Kemanınızı tampere sisteme göre akortlamak isterseniz benim öğrencilerin yaptığı gibi dijital uygulamadaki ekranın her ses için yeşil yanmasını sağlamalısınız. Ancak burada da bir sorunla karşılaşmıştık hatırlarsanız. Kemanın telleri tınlamamıştı!
Tampere sisteme göre kemanınızı akorlarsanız aralıklar iyi ayırt edilemez ve kişiliksiz tınlar. Diyez sesler daha pes tınlayacak, bemoller tiz hissedilecektir. Sadece oktavlar tam olarak tınlayacak ve piyano ile uyum sağlanacaktır.

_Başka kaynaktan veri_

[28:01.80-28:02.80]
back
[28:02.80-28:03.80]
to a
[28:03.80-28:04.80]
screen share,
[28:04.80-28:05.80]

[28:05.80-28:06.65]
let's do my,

Bu sistem keman için çalma zevki vermiyor gibi görünüyor. Peki nasıl bir çözüm olabilir? Bu sorunun yanıtı da ifadesel ya da solo entonasyon kavramı ile açıklanmış.

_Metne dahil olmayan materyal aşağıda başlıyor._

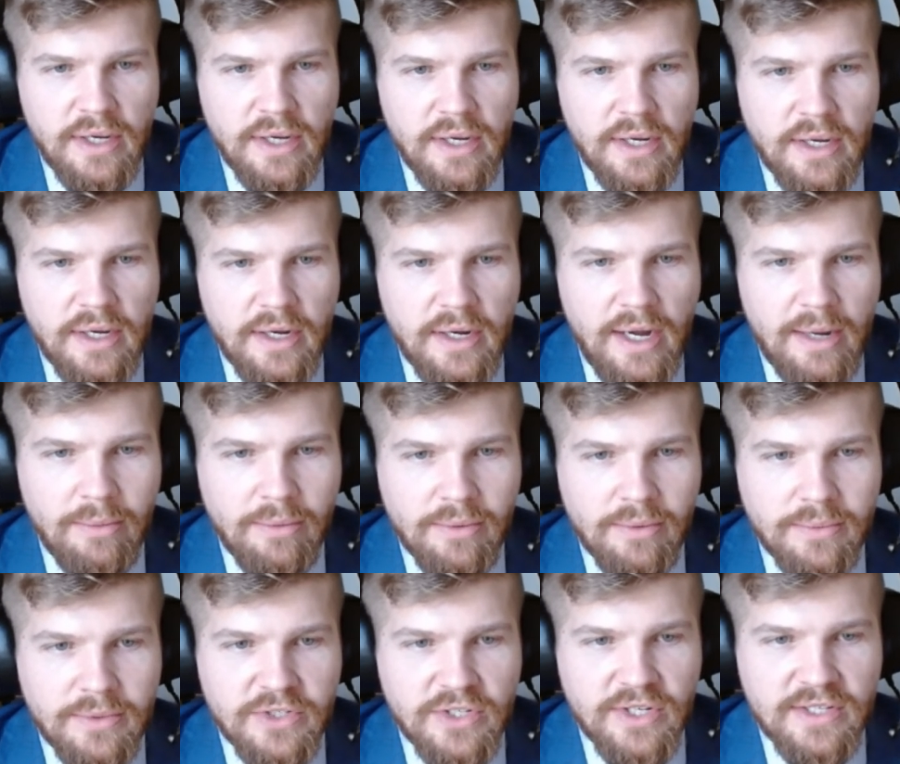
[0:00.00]
uh,
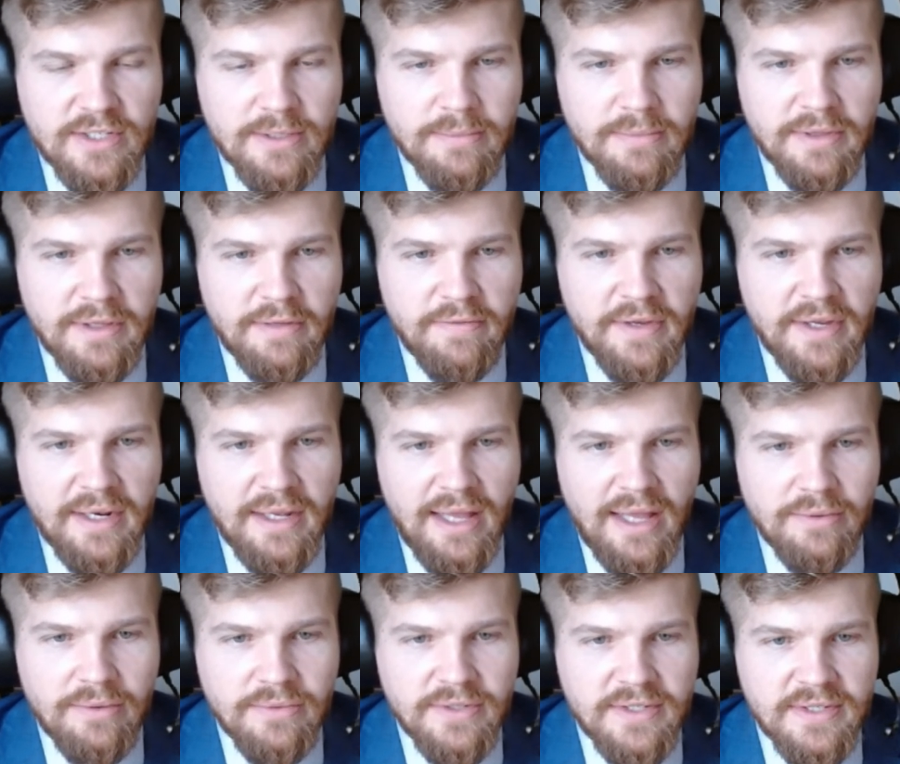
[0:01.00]
which gets some living
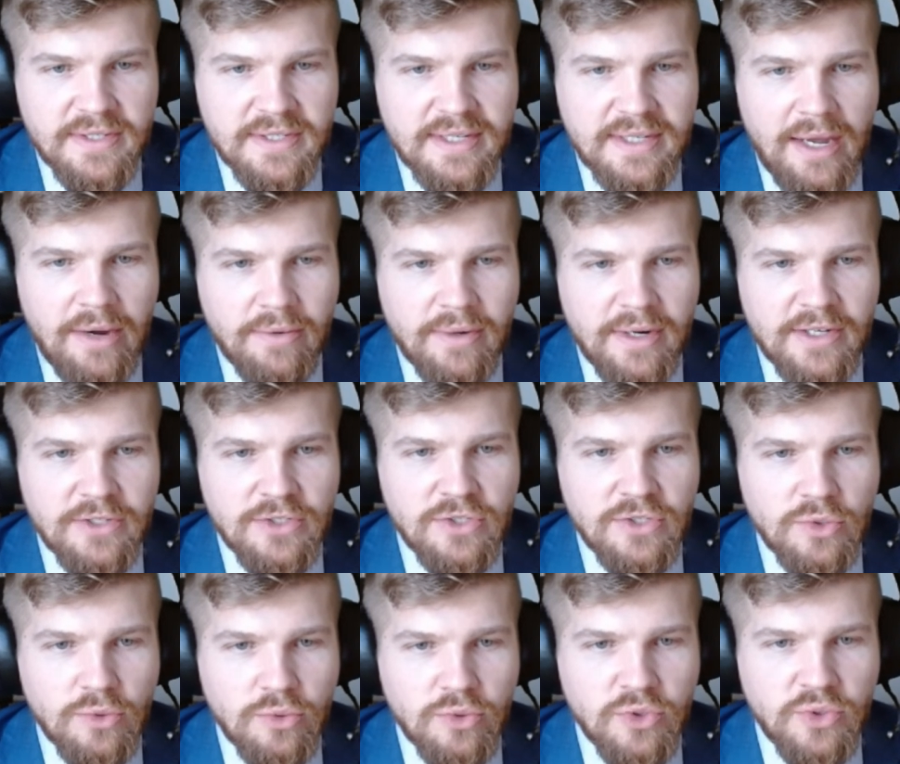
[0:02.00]
allowances, count as
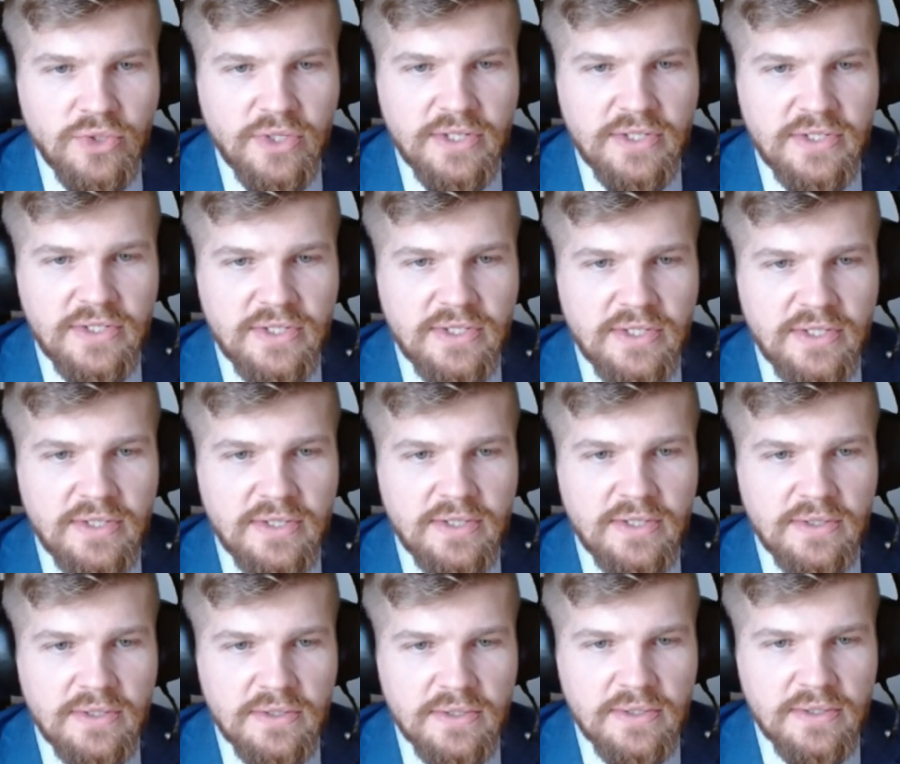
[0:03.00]
social
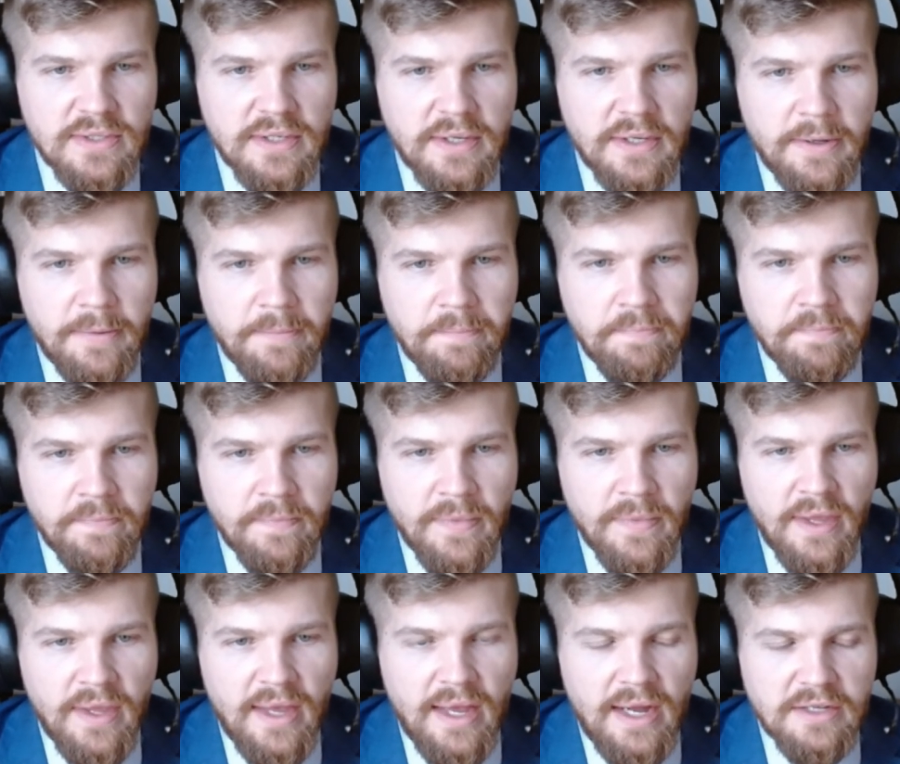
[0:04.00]
assistance.
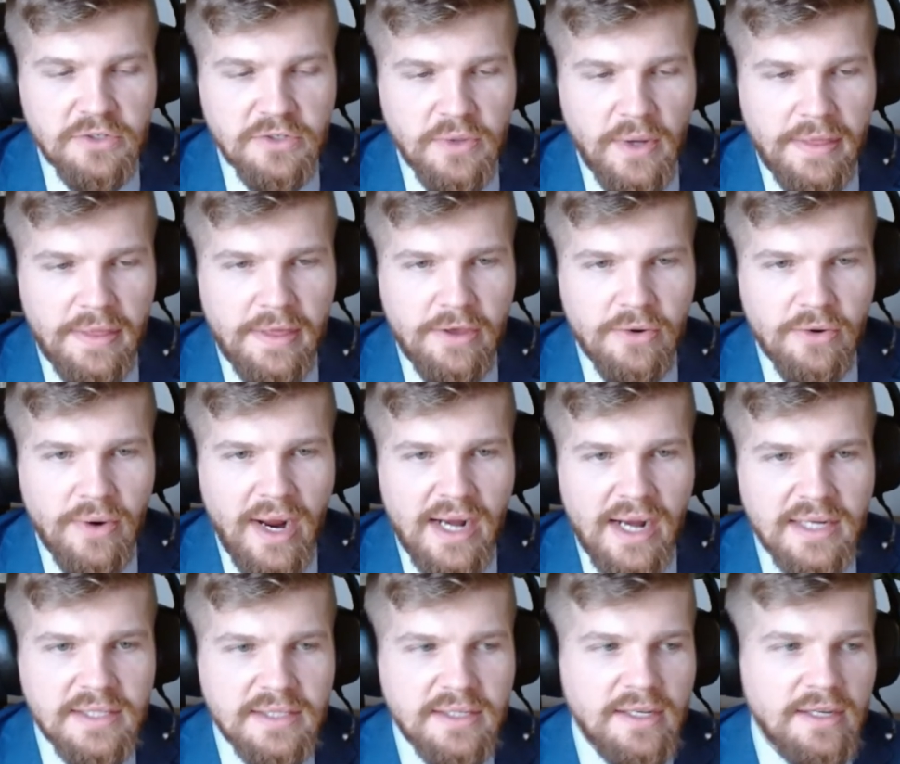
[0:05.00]
Uh, so I think you're
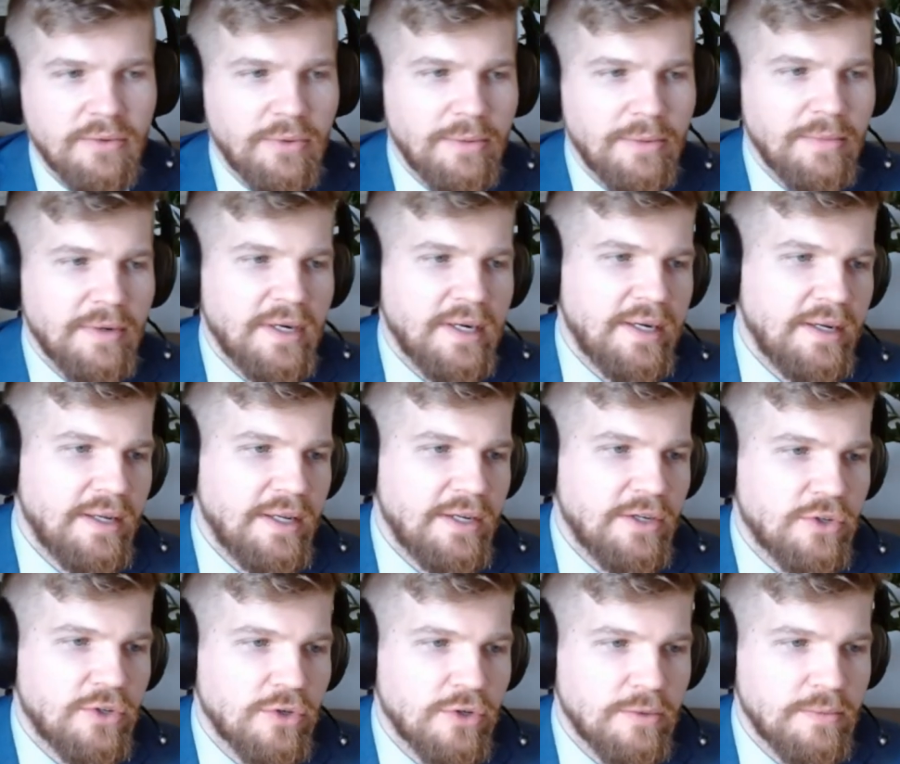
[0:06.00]
asking Rima
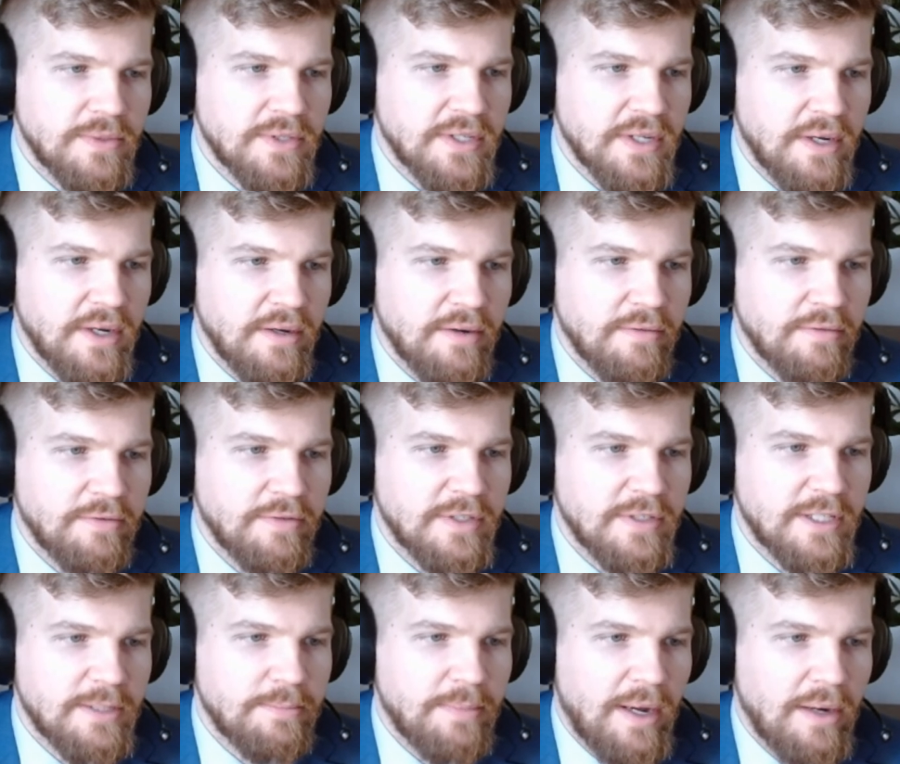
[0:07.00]
in terms of
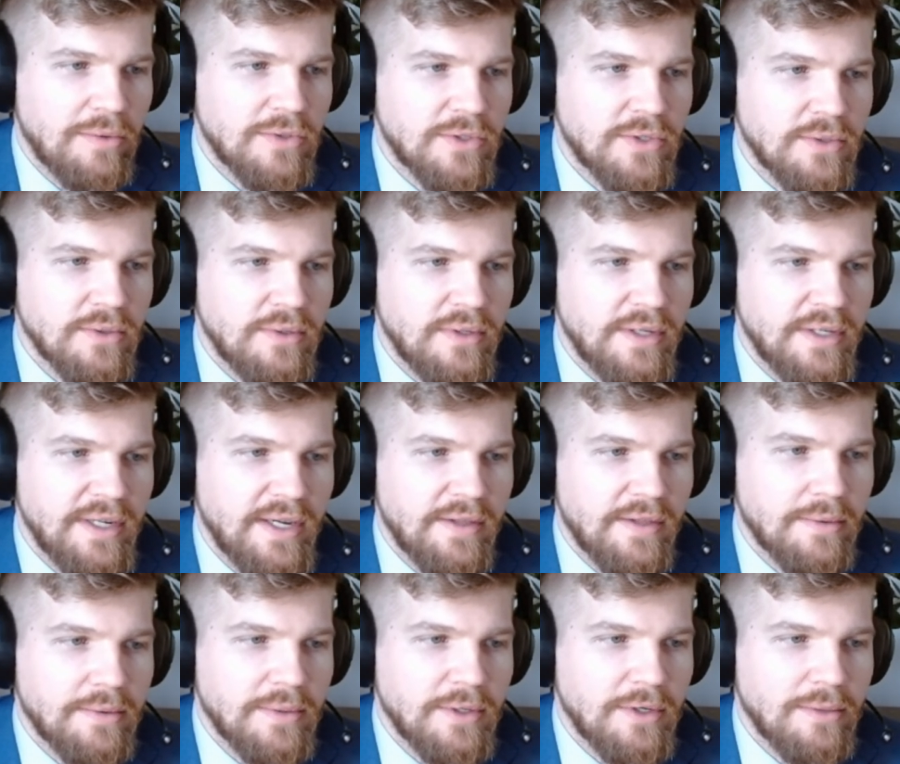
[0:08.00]
spousal, and yeah,
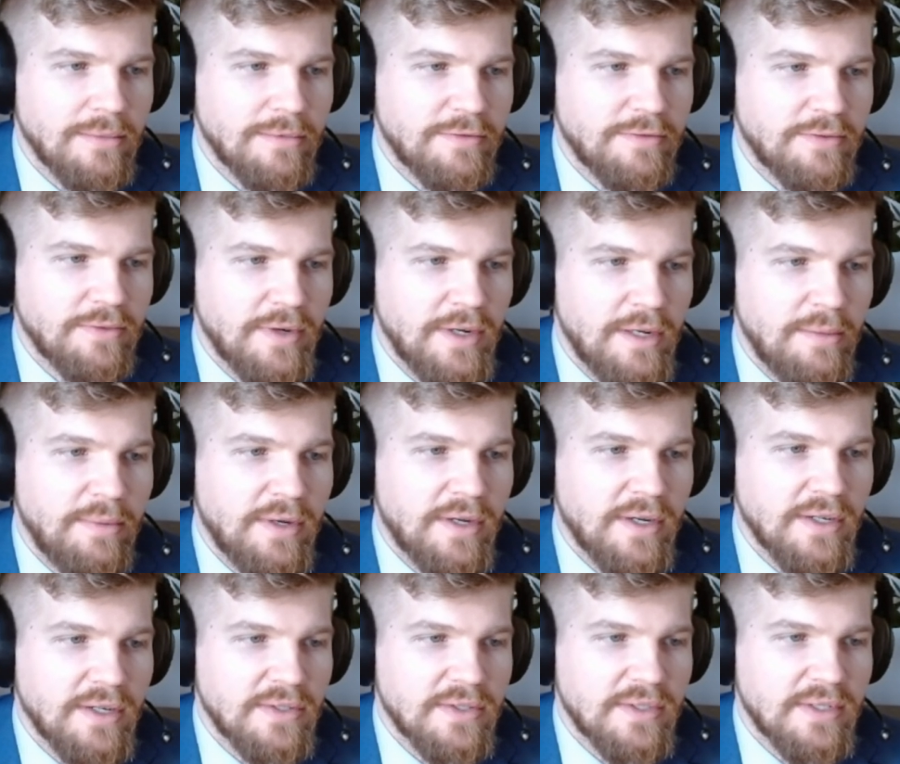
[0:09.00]
there we go. I'm afraid
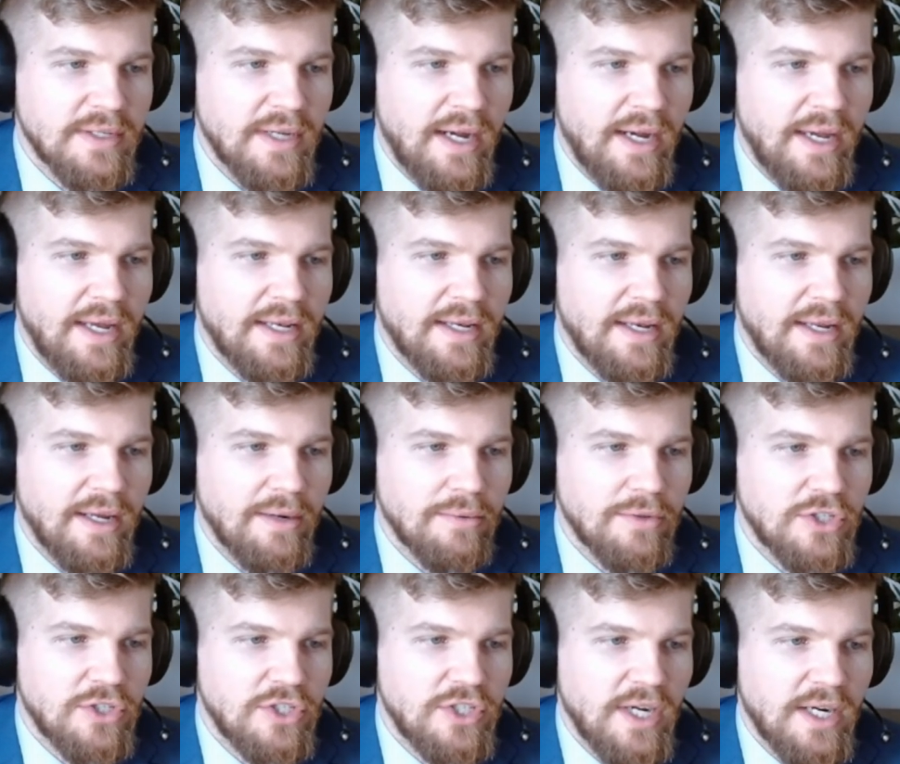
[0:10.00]
because it can get
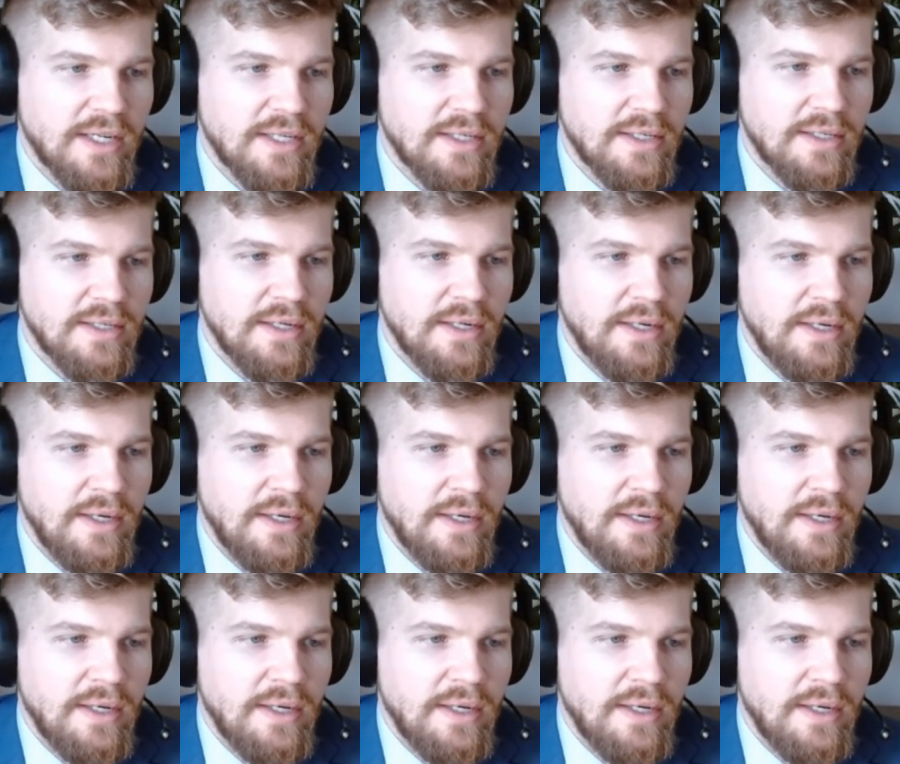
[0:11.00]
rejected.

3. İfadesel\ Duygusal ya da Solo Entonasyon- Yaylı Çalgıcının Gizli Silahı :)
Bu sistem özellikle yaylı çalgı solistleri tarafından kullanılmaktadır. Solistler, kemanın perdesiz bir çalgı oluşundan yararlanarak notalar arasındaki seslerle oynarlar. Diyezler biraz daha tiz basılır ve ifadeyi zenginleştirmek için bemoller biraz daha pes çalınır. Örneğin Sol majör tonunda Fa diyez sesi, ifadeyi güçlendirmek için daha tiz basılmalıdır. Bu sistemin kullanılması müziğin duygusal sıcaklığını arttırarak gerginlik, hüzün, özlem gibi duyguların ifadesini güçlendirir.
Bu sistemin bir yararı da boş tellerde doğru entonasyonla zengin bir tını elde edilmesini sağlamasır.
Bu entonasyonu uygulamak için majör tonlarda 3 ve 7. dereceleri daha tiz basmak, minör tonlarda ise 3. dereceleri biraz daha pes basmak gereklidir. Diyez ve bemolleri de biraz abartarak çalmak ifadeyi güçlendirir.
Notaları boş tellerle uyumlu tınlayacak şekilde basmak gereklidir. Örneğin La telindeki 1. parmak Si notasını boş tel Mi ile uyumlu olacak şekilde biraz ileri basmak gerekir. Tampere sisteme göre yarım aralıklar daha küçük, büyük ikili aralıklar da biraz daha geniş düşünülür.
Ancak ne yazık ki bu sistem de sadece solo çalındığında geçerlidir. Piyano ile ya da başka oda müziği grupları ile müzik yaparken bu entonasyon üzerinde uzlaşmak zordur. İfadesel\ Duygusal entonasyon sistemi müziğin ifadesi için çok güçlü bir araçtır. Ancak bu aracı da yerine göre kullanmak önemlidir.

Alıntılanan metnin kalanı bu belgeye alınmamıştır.